[PATCH 07/17] drm/xe/oa: OA stream initialization (OAG)
Lionel Landwerlin
lionel.g.landwerlin at intel.com
Wed May 29 06:29:02 UTC 2024
On 29/05/2024 09:11, Dixit, Ashutosh wrote:
> On Tue, 28 May 2024 21:55:00 -0700, Dixit, Ashutosh wrote:
>> On Tue, 28 May 2024 00:43:42 -0700, Lionel Landwerlin wrote:
>> Hi Lionel/Jose,
>>
>>> On 28/05/2024 10:16, Dixit, Ashutosh wrote:
>>>> On Mon, 27 May 2024 23:39:50 -0700, Lionel Landwerlin wrote:
>>>>> On 28/05/2024 09:17, Dixit, Ashutosh wrote:
>>>>>> On Mon, 27 May 2024 22:47:13 -0700, Lionel Landwerlin wrote:
>>>>>>
>>>>>>> On 28/05/2024 08:27, Dixit, Ashutosh wrote:
>>>>>>>> On Mon, 27 May 2024 00:04:21 -0700, Lionel Landwerlin wrote:
>>>>>>>>
>>>>>>>>>> +static int xe_oa_stream_init(struct xe_oa_stream *stream,
>>>>>>>>>> + struct xe_oa_open_param *param)
>>>>>>>>>> +{
>>>>>>>> /snip/
>>>>>>>>
>>>>>>>>>> + stream->k_exec_q = xe_exec_queue_create(stream->oa->xe, NULL,
>>>>>>>>>> + BIT(stream->hwe->logical_instance), 1,
>>>>>>>>>> + stream->hwe, EXEC_QUEUE_FLAG_KERNEL, 0);
>>>>>>>>> Hi Ashutosh,
>>>>>>>>>
>>>>>>>>> On i915 the changes of configuration were pipelined in the application's
>>>>>>>>> execution just like any other submission.
>>>>>>>>>
>>>>>>>>> Creating another queue completely unsynchronized from the application's
>>>>>>>>> submissions makes this non usable in my opinion.

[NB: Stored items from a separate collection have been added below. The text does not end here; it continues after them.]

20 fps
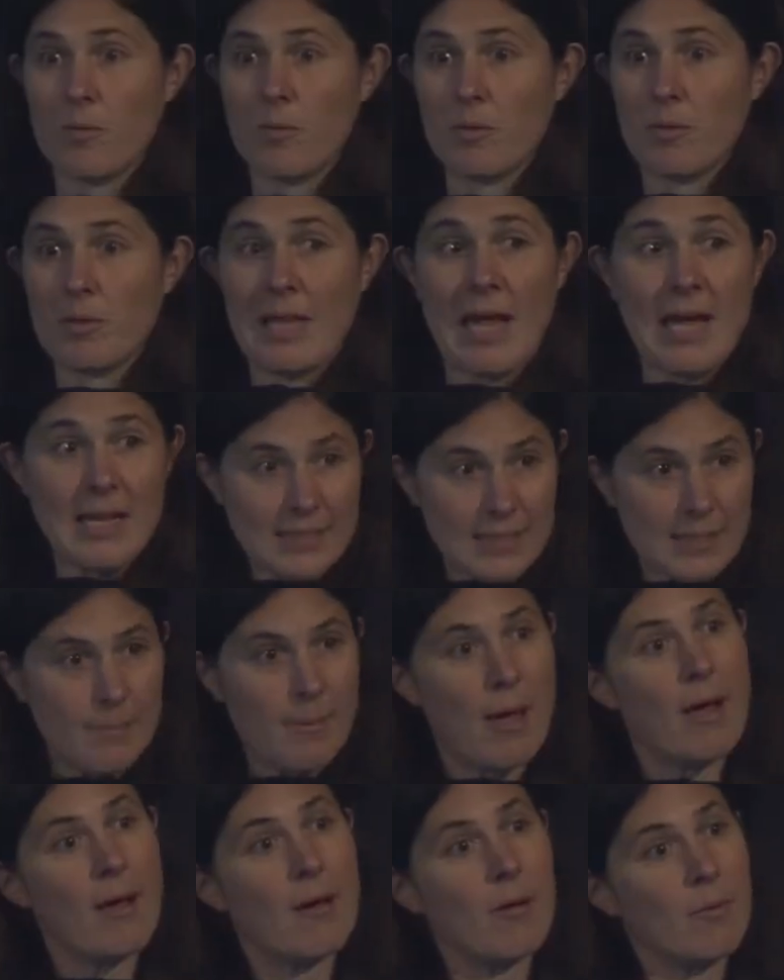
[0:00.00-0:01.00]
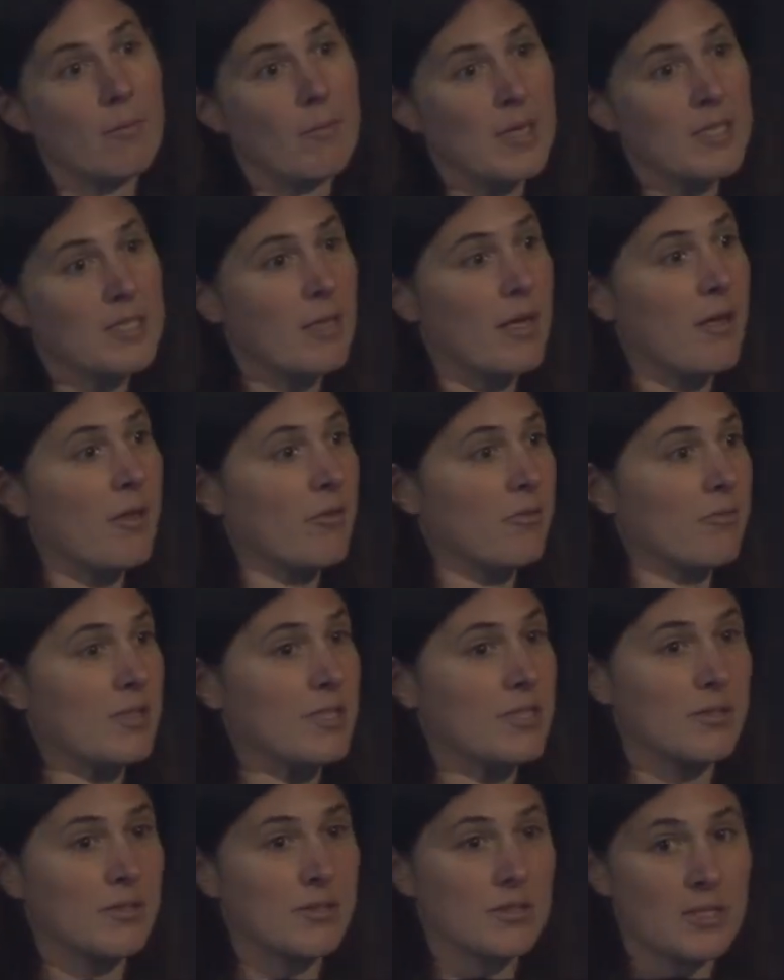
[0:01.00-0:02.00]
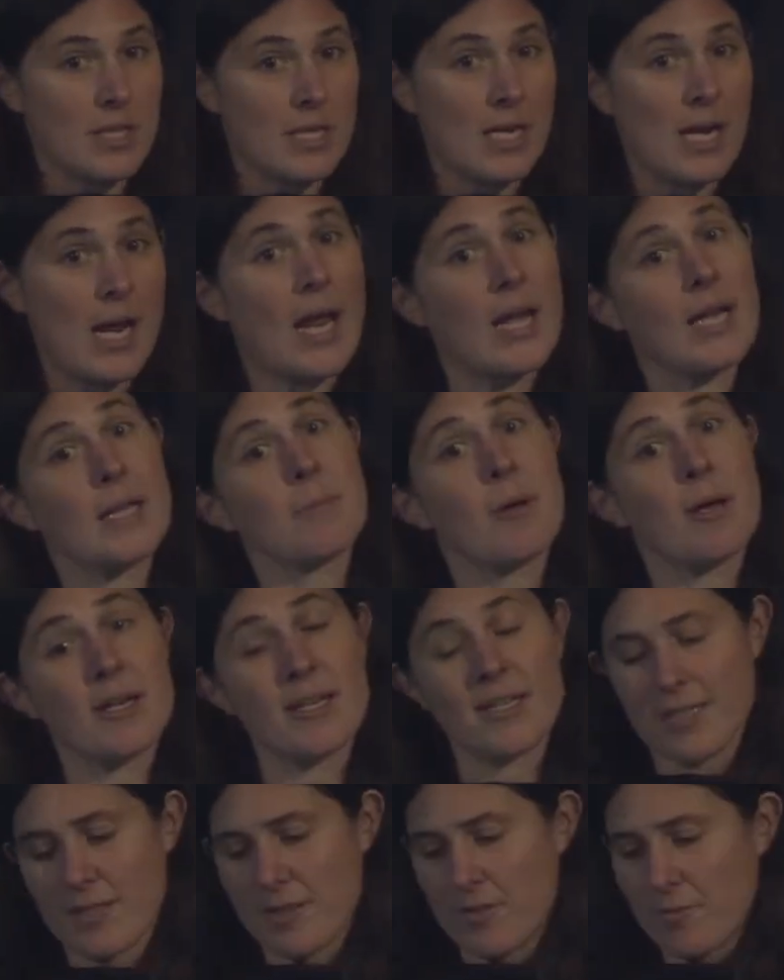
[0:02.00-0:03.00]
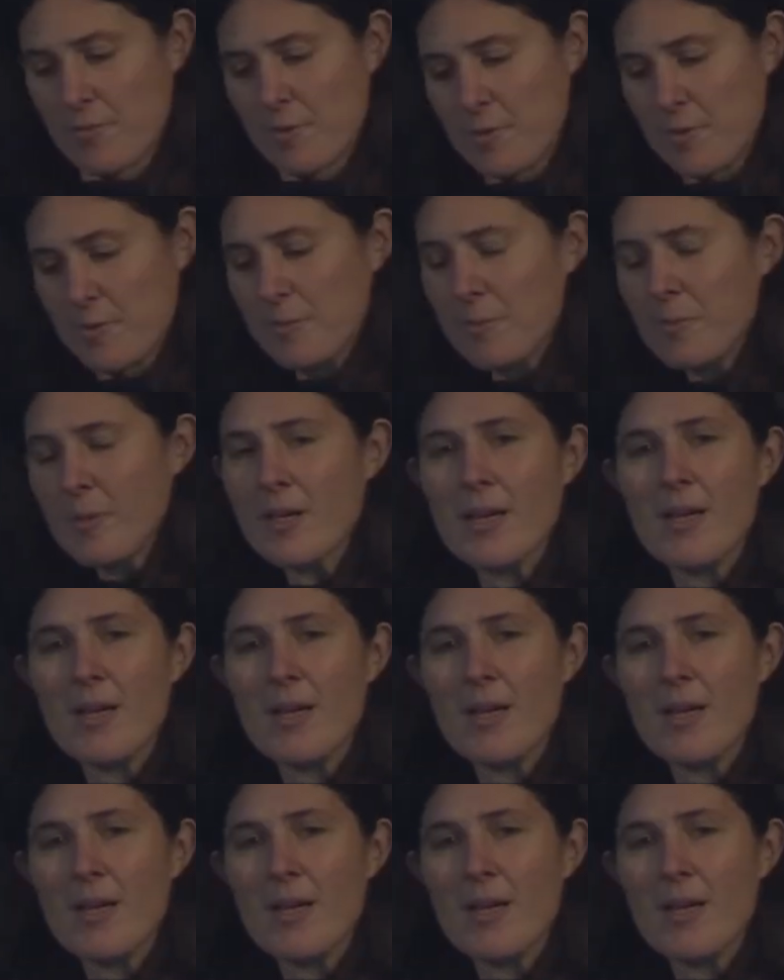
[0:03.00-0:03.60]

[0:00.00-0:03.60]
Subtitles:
less about mental health research than anybody in the room.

>>>>>>>> As we discussed previously, the plan here is to provide a drm_xe_sync array,
>>>>>>>> through stream properties, which can use to synchronize OA programming with
>>>>>>>> workload submisson.
>>>>>>>>
>>>>>>>> Would that not work? If not, we can do what was done in i915. But note that
>>>>>>>> i915 still has unresolved hangs, which I believe are due to the spinner
>>>>>>>> running on the application engine (iirc repeatedly opening/closing an OA
>>>>>>>> stream will hang in i915, though it could be due to other i915
>>>>>>>> complexity). That is why thought using drm_xe_sync array is both safer and
>>>>>>>> more standard way of doing what we want to achieve.
>>>>>>>>
>>>>>>>> Basically the output sync object will be signalled after registers are
>>>>>>>> programmed and also any additional OA programming delay (which is
>>>>>>>> implemented in i915 using the spinner).
>>>>>>>>
>>>>>>>> This would be done both for OA stream open and changing OA stream
>>>>>>>> configuration.
>>>>>> That is true. But now that I have other stuff like gpuvis wrapped up, I
>>>>>> plan to start looking these couple of missing uapi pieces (hold preemption
>>>>>> and synchronization, likely in that order).
>>>>>>
>>>>>> Because synchronization is not implemented I add the delay below:
>>>>>>
>>>>>> static int xe_oa_emit_oa_config(struct xe_oa_stream *stream)
>>>>>> {
>>>>>> #define NOA_PROGRAM_ADDITIONAL_DELAY_US 500
>>>>>> struct xe_oa_config_bo *oa_bo;
>>>>>> int err, us = NOA_PROGRAM_ADDITIONAL_DELAY_US;
>>>>>>
>>>>>> oa_bo = xe_oa_alloc_config_buffer(stream);
>>>>>> if (IS_ERR(oa_bo)) {
>>>>>> err = PTR_ERR(oa_bo);
>>>>>> goto exit;
>>>>>> }
>>>>>>
>>>>>> err = xe_oa_submit_bb(stream, oa_bo->bb);
>>>>>>
>>>>>> /* Additional empirical delay needed for NOA programming after registers are written */
>>>>>> usleep_range(us, 2 * us);
>>>>>> exit:
>>>>>> return err;
>>>>>> }
>>>>>>
>>>>>> I need understand this is temporaty band-aid, since it stalls the
>>>>>> submission pipeline and needs to be replaced by proper synchronization.
>>>>>>
>>>>>>> Just letting you know, because we cannot use the current ioctl because it
>>>>>>> doesn't behave as we expect
>>>>>> You wouldn't be able to merge the Mesa PR as per the current uapi now and
>>>>>> then add additional Mesa patches, when we implement these couple of missing
>>>>>> uapi features in KMD?
>>>>> We could merge only the stuff that parse the reports, that's enough to have
>>>>> perfetto work.
>>>> Hi Lionel, so this means the OAG buffer stuff, correct?
>>> Correct
>>>
>>>>> But all of the VK_KHR_performance_query won't work as far as I can tell.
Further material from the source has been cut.